KickSat was a satellite dispenser for small-satellite (femtosatellite) project inaugurated in early October 2011, to launch many very small satellites from a 3U CubeSat. The satellites have been characterized as being the size of a large postage stamp. and also as "cracker size". The mission launch was originally scheduled for late 2013 and was launched April 18, 2014.
Kicksat reached its orbit and transmitted beacon signals that were received by radio amateurs. Telemetry data allowed the prediction of the orbit and the reentry on May 15, 2014, at about 01:30 UTC. Due to a non-redundant design, a timer reset while on-orbit and the femtosatellites were not deployed in time, and burned up inside the KickSat mothership when the undeployed satellite-deployment mechanism reentered Earth's atmosphere. It is one of several crowdfunded satellites launched during the 2010s.
The project was crowdfunded through Kickstarter. The project was advertised with the goal of reducing the cost of spaceflight so that it could be affordable on an individual basis.
In its minimal configuration, each Sprite femtosatellite will be designed to send a very short message (a few bytes long) to a network of ground stations. The chipset of use is a TI CC430F5137 (MCU + RF) with codebase from panStamp. Firmware developer kits were sent to donors who contributed enough to qualify for customizing their own Sprite.

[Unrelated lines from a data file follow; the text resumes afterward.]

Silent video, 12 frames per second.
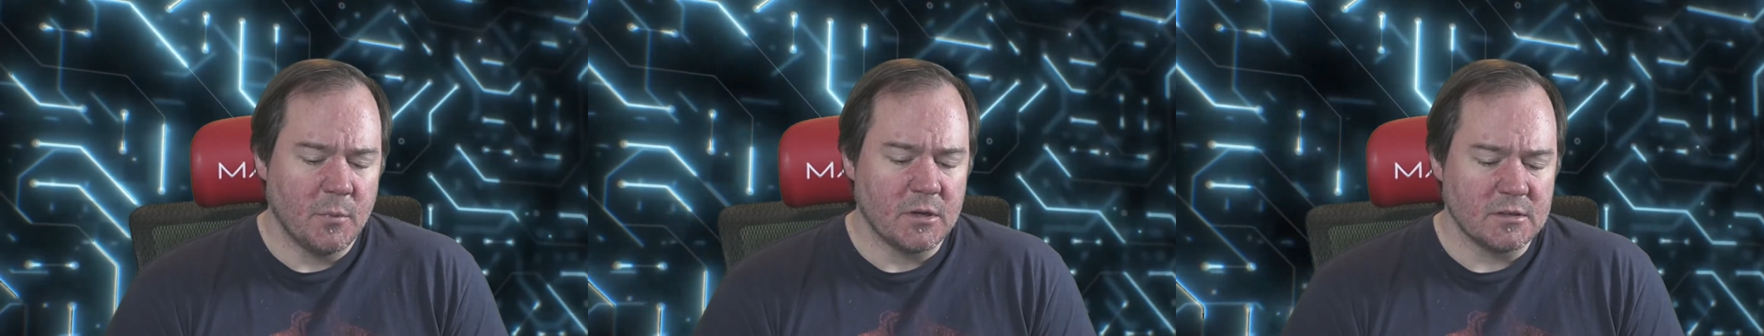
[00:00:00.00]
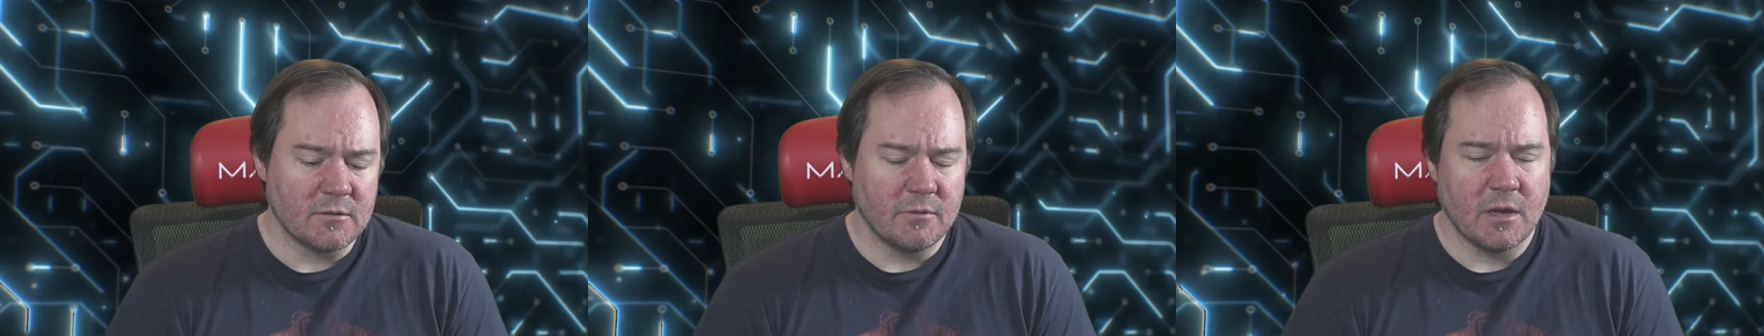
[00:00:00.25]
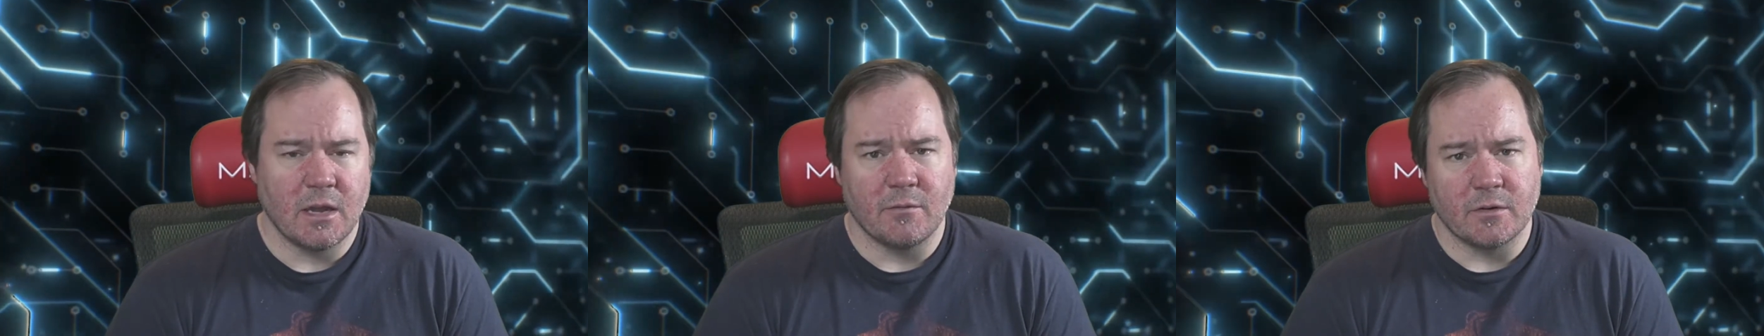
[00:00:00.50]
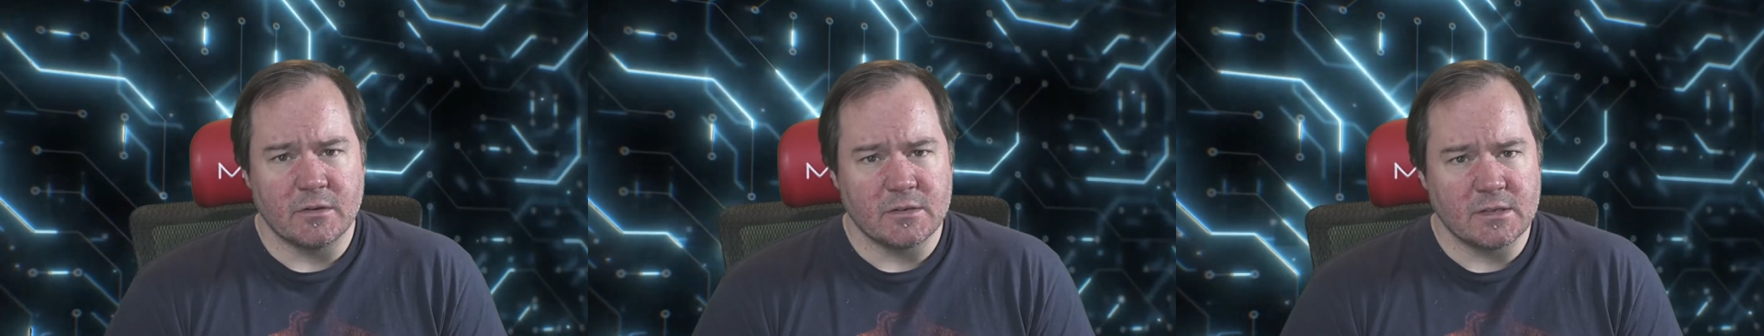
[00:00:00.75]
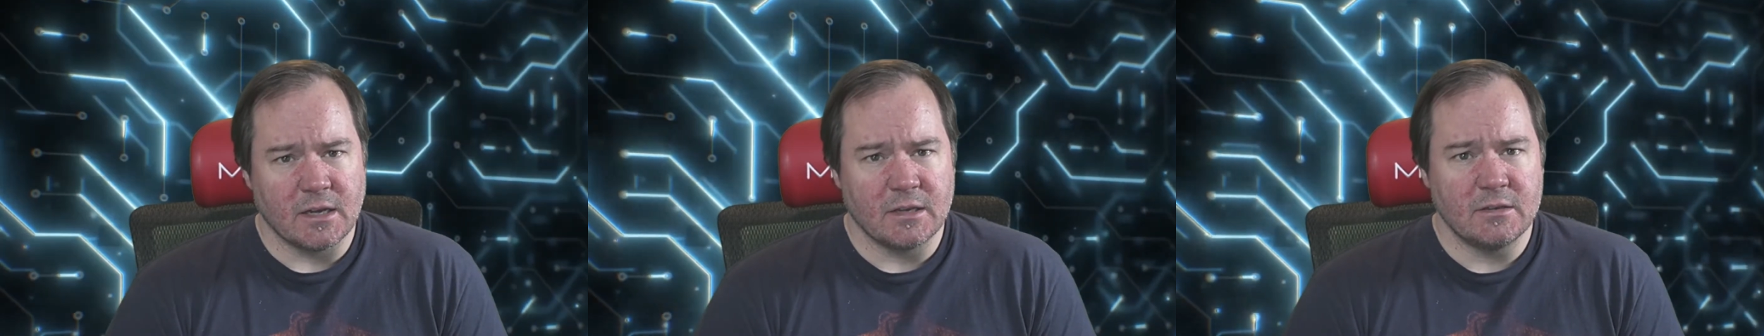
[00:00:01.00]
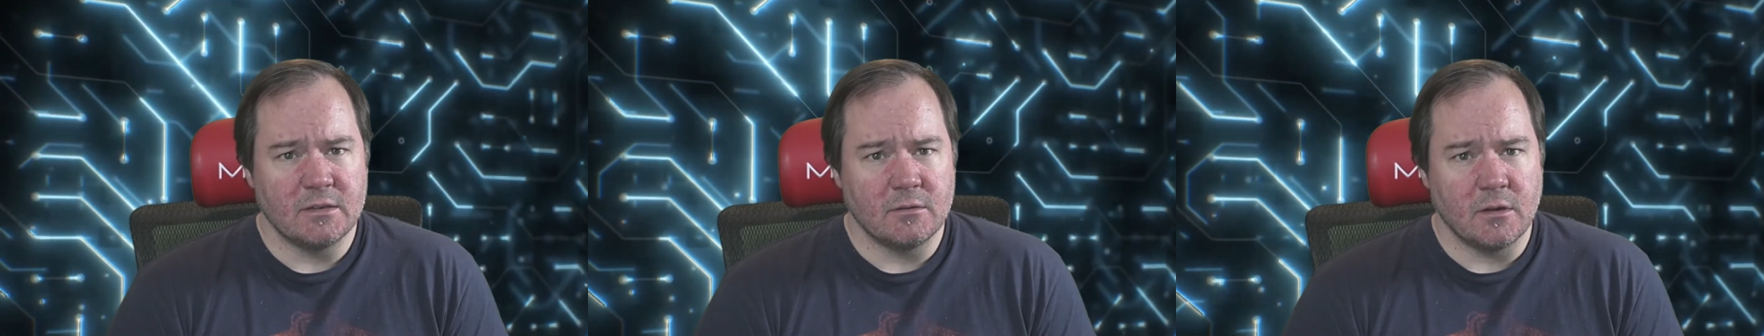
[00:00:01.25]
because if I ever
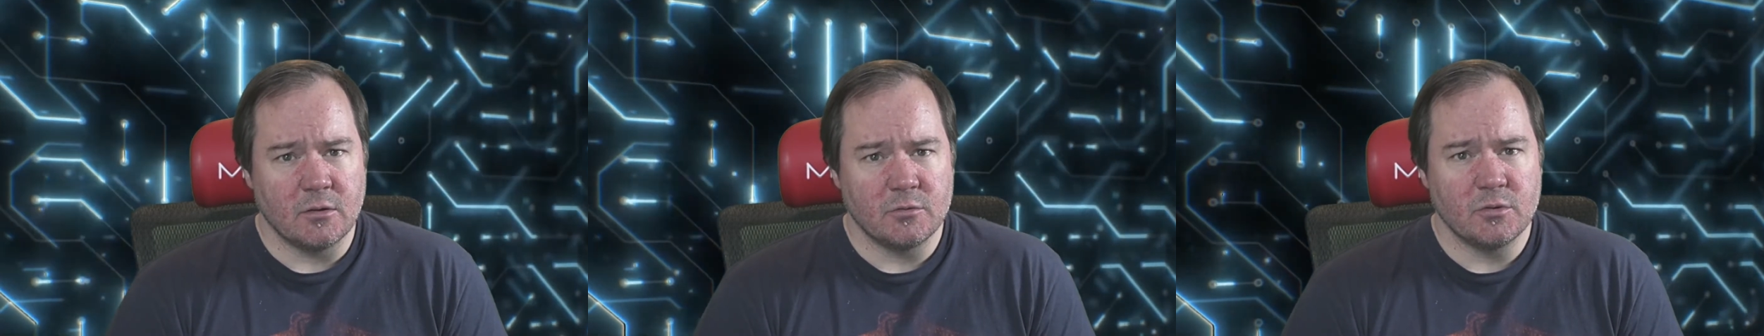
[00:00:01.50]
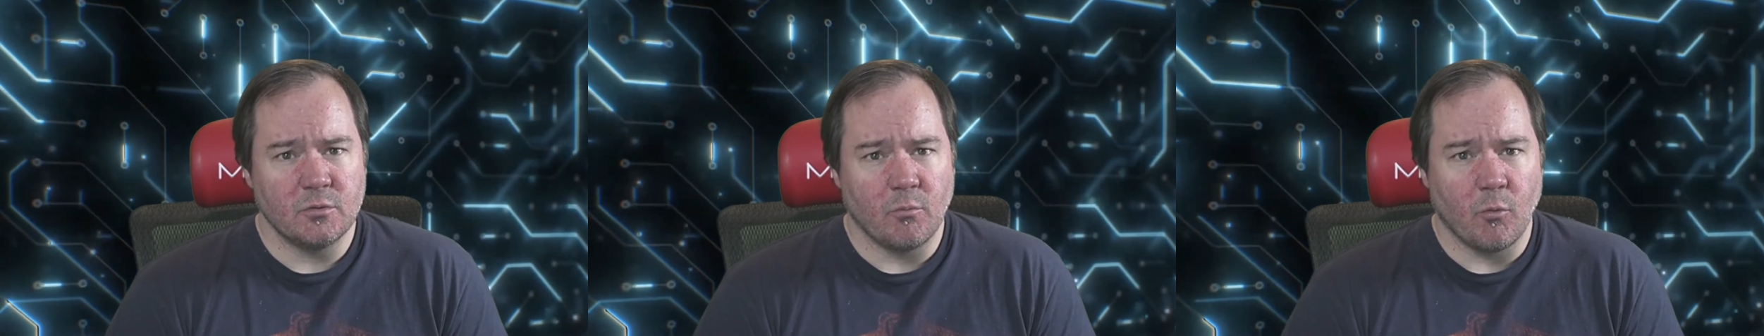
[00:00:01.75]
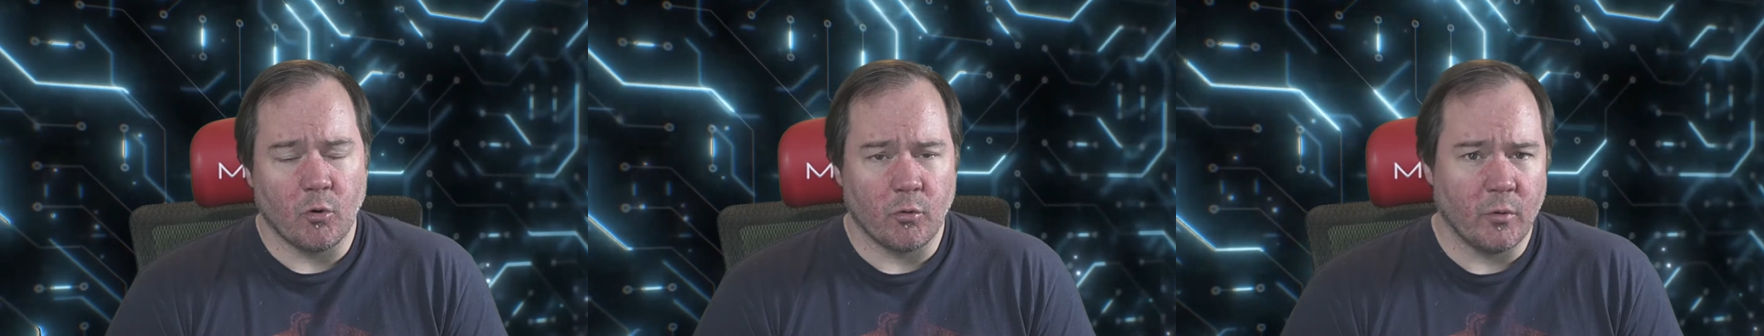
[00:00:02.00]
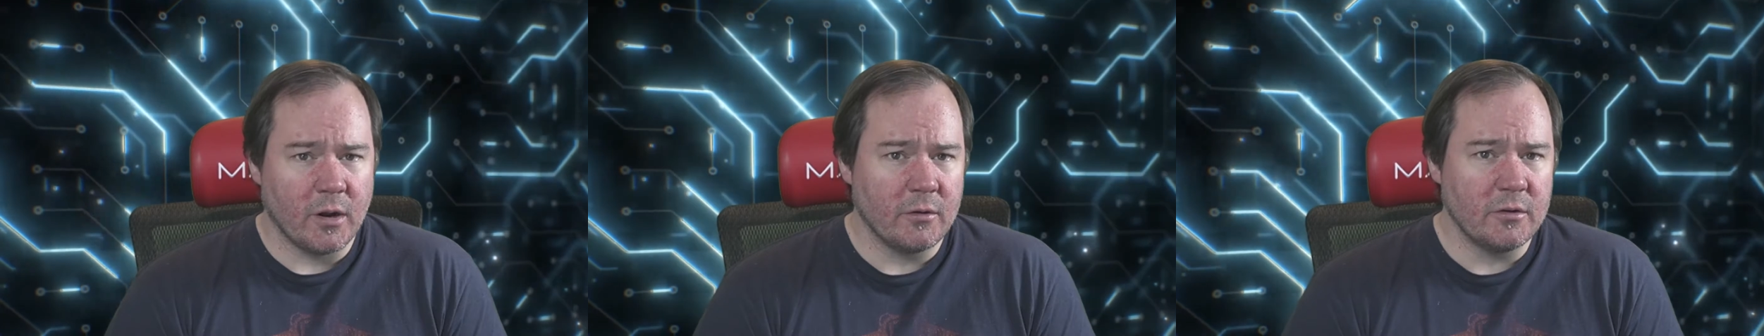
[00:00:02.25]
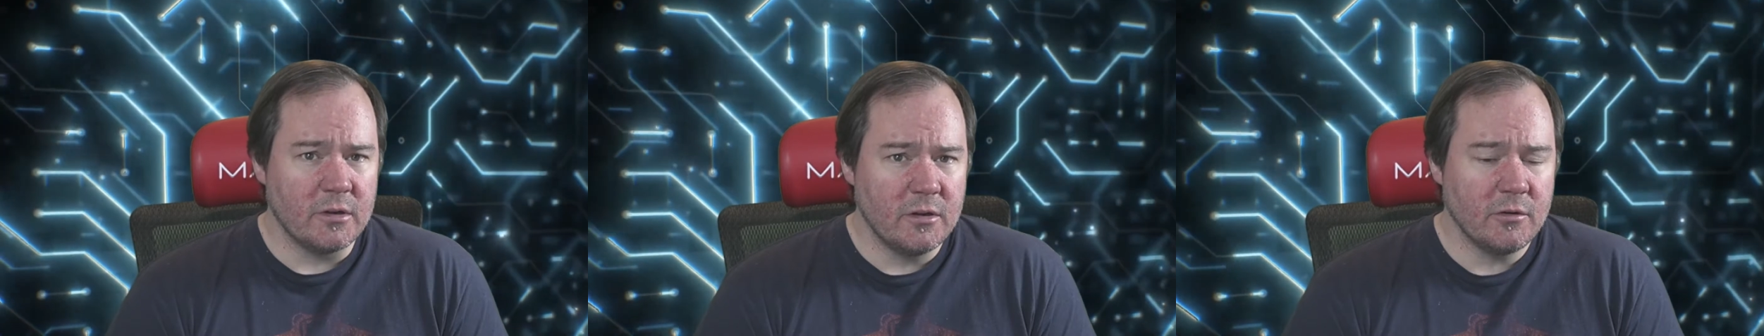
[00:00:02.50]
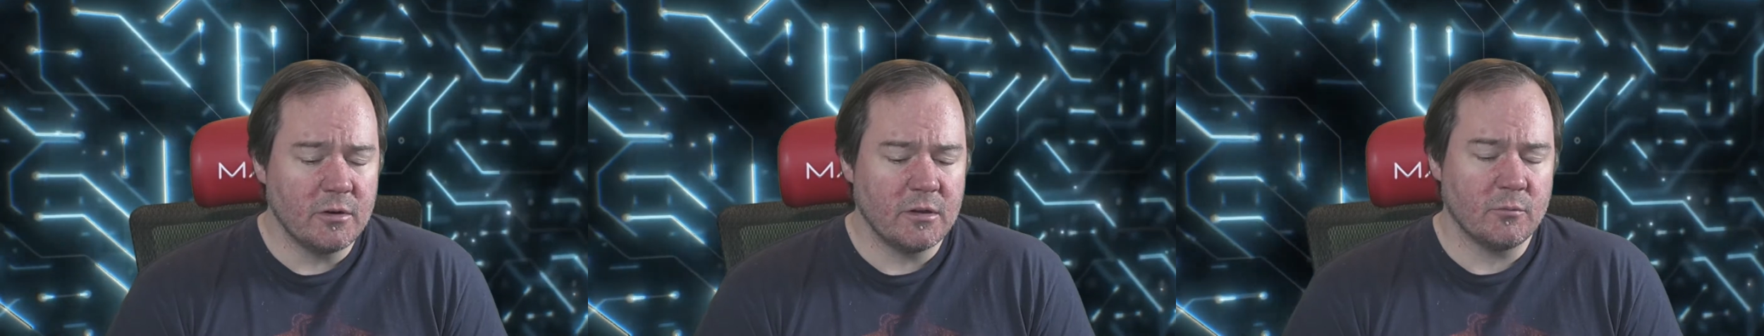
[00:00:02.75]
decide to go to a more grounded
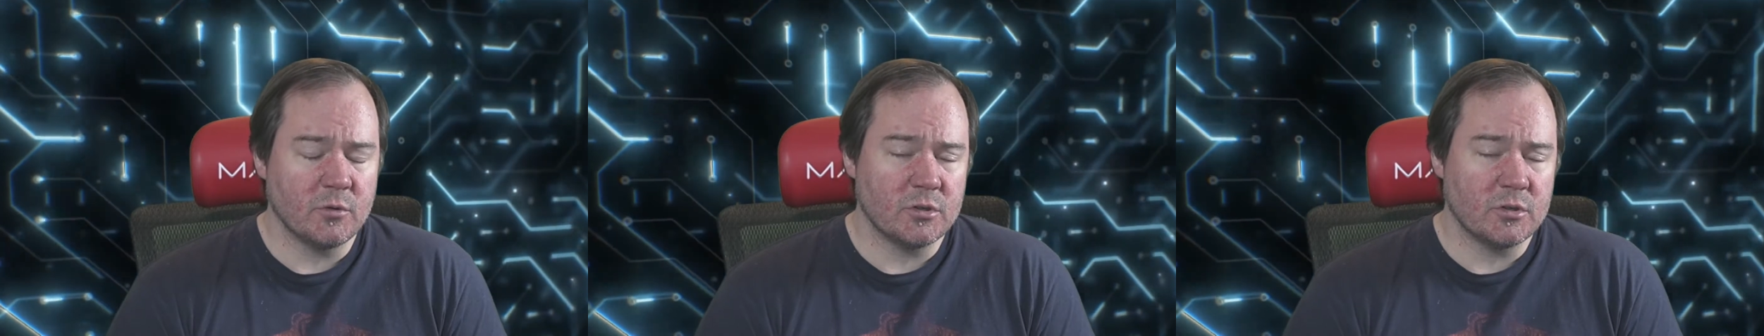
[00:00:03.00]
unit,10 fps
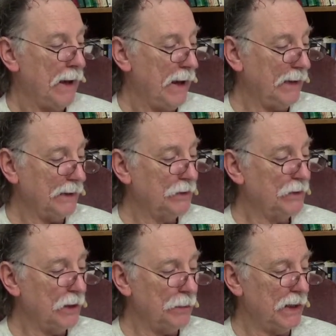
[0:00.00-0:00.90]
and
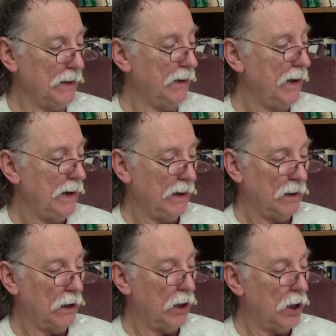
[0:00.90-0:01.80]
exhibited an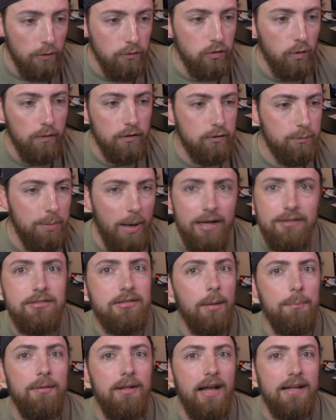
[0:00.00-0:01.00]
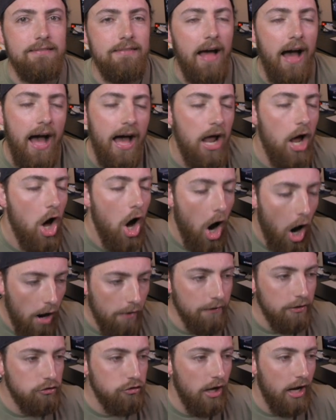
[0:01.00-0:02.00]
So expect something like that
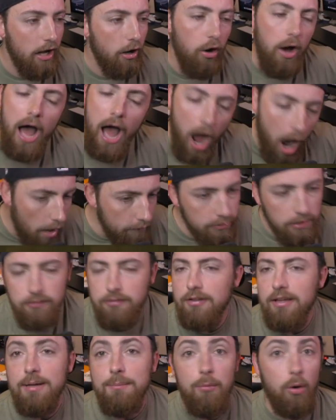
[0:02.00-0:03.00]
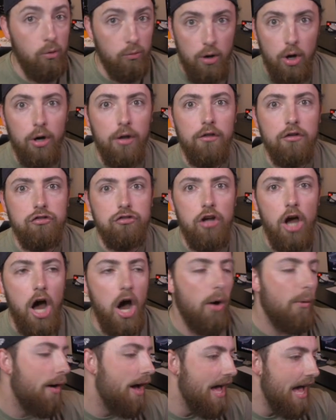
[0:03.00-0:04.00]
on the channel. Obviously, more Road to the
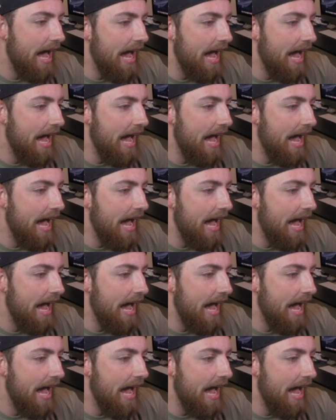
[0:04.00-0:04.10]
Show.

Sprites can be organized into fleets; one of them was to be named for the British Interplanetary Society. London Hackspace had begun work on its own ground station.
KickSat launched on an ISS commercial resupply mission, SpaceX CRS-3, originally scheduled for late 2013, but ultimately delayed until April 18, 2014. On April 30, 2014, the microcontroller managing the master clock was found to have reset due to a technical problem, an effect of space radiation. This reset added two weeks to the deployment schedule for the sprites, and started a race against time to charge KickSat's battery enough to power deployment of the sprites before KickSat began atmospheric reentry. On May 14, 2014, KickSat reentered the atmosphere and burned up; all sprites were lost.
Sprites were launched on board the Space Shuttle Endeavour during STS-134 in May 2011, and spent three years mounted to the outside of the ISS as part of the eighth Materials International Space Station Experiment. Upon their return to Earth, they were still functional. This verified the design could survive the space environment for far longer than the planned nominal mission length.
In 2016, the KickSat Sprite was discussed as an early-stage prototype of the interstellar probe proposed for Breakthrough Starshot.
On June 23, 2017, the PSLV-C38 launch carried 31 satellites into low Earth orbit. Among them were Max Valier, built by OHB of (Germany) and Venta-1 which were carrying six sprite spacecraft as secondary payloads.
After being shortlisted in February 2015 by NASA under its CubeSat Launch Initiative, KickSat-2 was launched aboard Cygnus NG-10 SS John Glenn on November 17, 2018. After detaching from the ISS, the free-flying Cygnus spacecraft deployed KickSat-2 at an altitude of 300 km on February 13, 2019. KickSat-2 established communication with ground controllers soon after, reporting good health despite a weaker than expected signal. On March 18, 2019, KickSat-2 deployed 105 Sprites which successfully transmitted data before reentering the atmosphere.